Multiple
Imputation
Task: Conduct Multiple Imputation for missing
values using a version of the Estimation Maximization (EM) algorithm.
The user manual for the Missing Values module can be found at the
SPSS
Manuals page. For a more detailed treatment of
the more general topic of missing value analysis, see Little and Rubin
(1987).
The SPSS Missing Values module is implemented in
two distinct ways. First, the Missing Values Analysis (MVA) menu option
produces a series of tables and figures which describe the pattern of
missingness, estimates of basic descriptive statistics (means, standard
deviations, correlations, covariances) based on a user specified method
(e.g. EM), and imputes values based on the specified method. It is
important to note that this approach can be referred to as single
or simple imputation; rather than multiple
imputation, which is widely accepted as superior. To read
about why this simple imputation is not a good idea, see
Von
Hippel (2004). The second (newer) way the module is
implemented is through the use of the Multiple Imputation menu option
which itself contains two menu options (i.e. functions): Analyze
Patterns and Impute Missing Data Values. These two options will be
covered below.
Start off by importing the
DataMissing.sav
file into the Data Editor window of SPSS. The data is simulated (i.e.

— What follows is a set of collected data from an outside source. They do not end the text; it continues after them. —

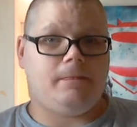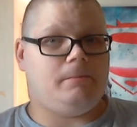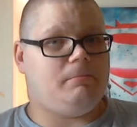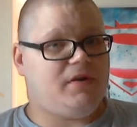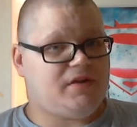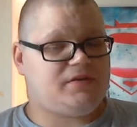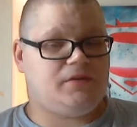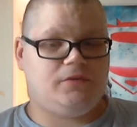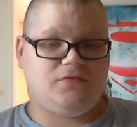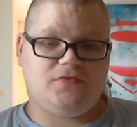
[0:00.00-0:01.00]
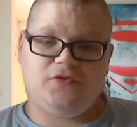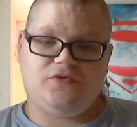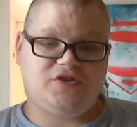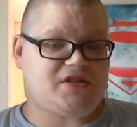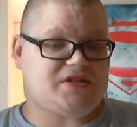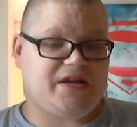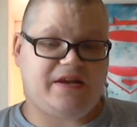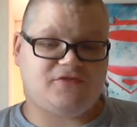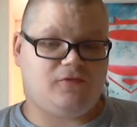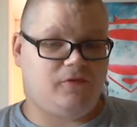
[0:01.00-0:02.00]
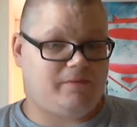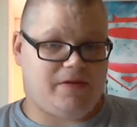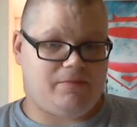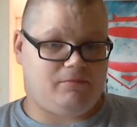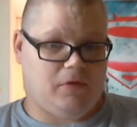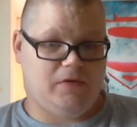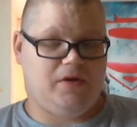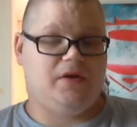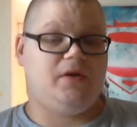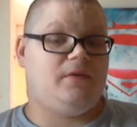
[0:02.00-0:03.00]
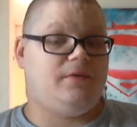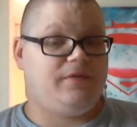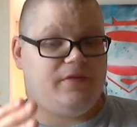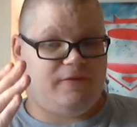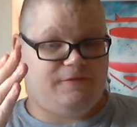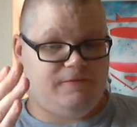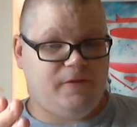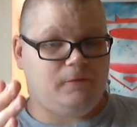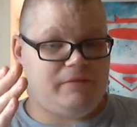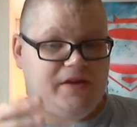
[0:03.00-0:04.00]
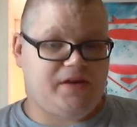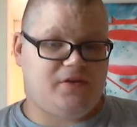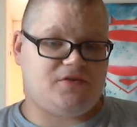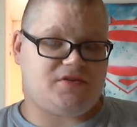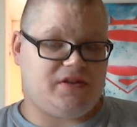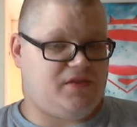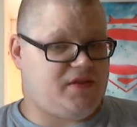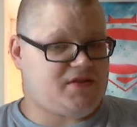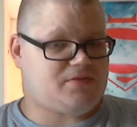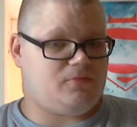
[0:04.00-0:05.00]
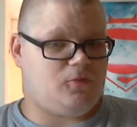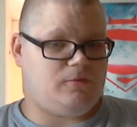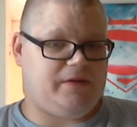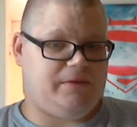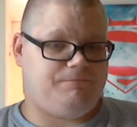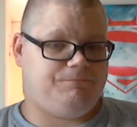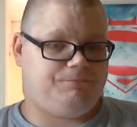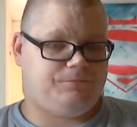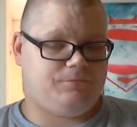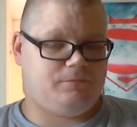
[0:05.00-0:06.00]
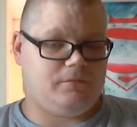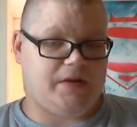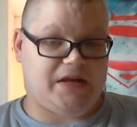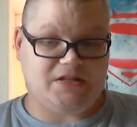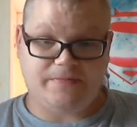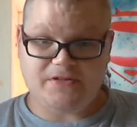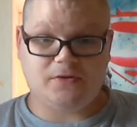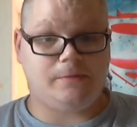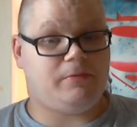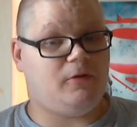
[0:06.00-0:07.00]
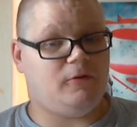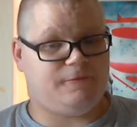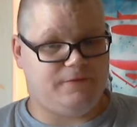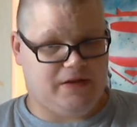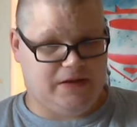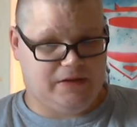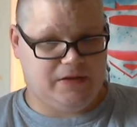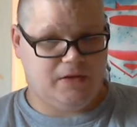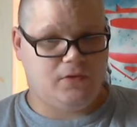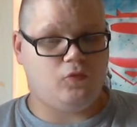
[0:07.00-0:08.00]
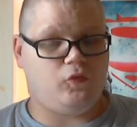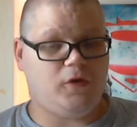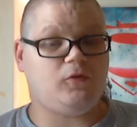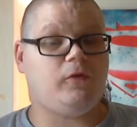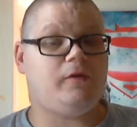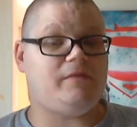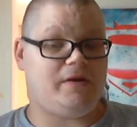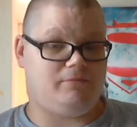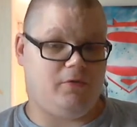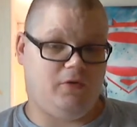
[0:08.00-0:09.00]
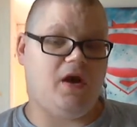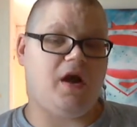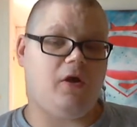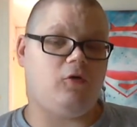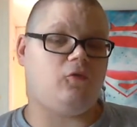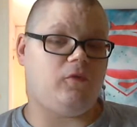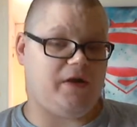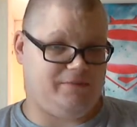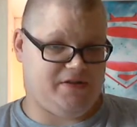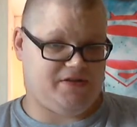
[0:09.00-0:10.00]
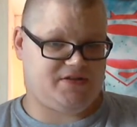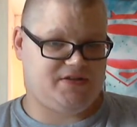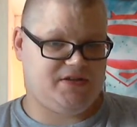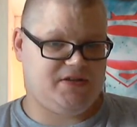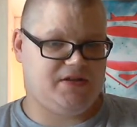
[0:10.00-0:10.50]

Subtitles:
but you just have to remember the filmmakers in this movie, and especially Paul Feig, will remember Harold Ramis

fictitious) and was generated originally with all the values intact.
Subsequently, a function was used to randomly remove approximately 5%
of the values (using the statistical programming environment
R).
The data contains 18 variables; one case identification variable, five
categorical variables (nominal and ordinal scaled), and twelve
continuous or nearly continuous variables (considered interval or ratio
scaled). The data contains 1500 cases.
1.) Evaluation of Missing Values
First, click on "Analyze", then "Multiple
Imputation", then "Analyze Patterns..." in the toolbar at the top of
SPSS.
Next, select all the variables (excluding the case identification
variable) and move them to the Analyze Across Variables: box. There are
only 17 variables included in the analysis so the maximum number of
variables displayed (25) will display all the variables included.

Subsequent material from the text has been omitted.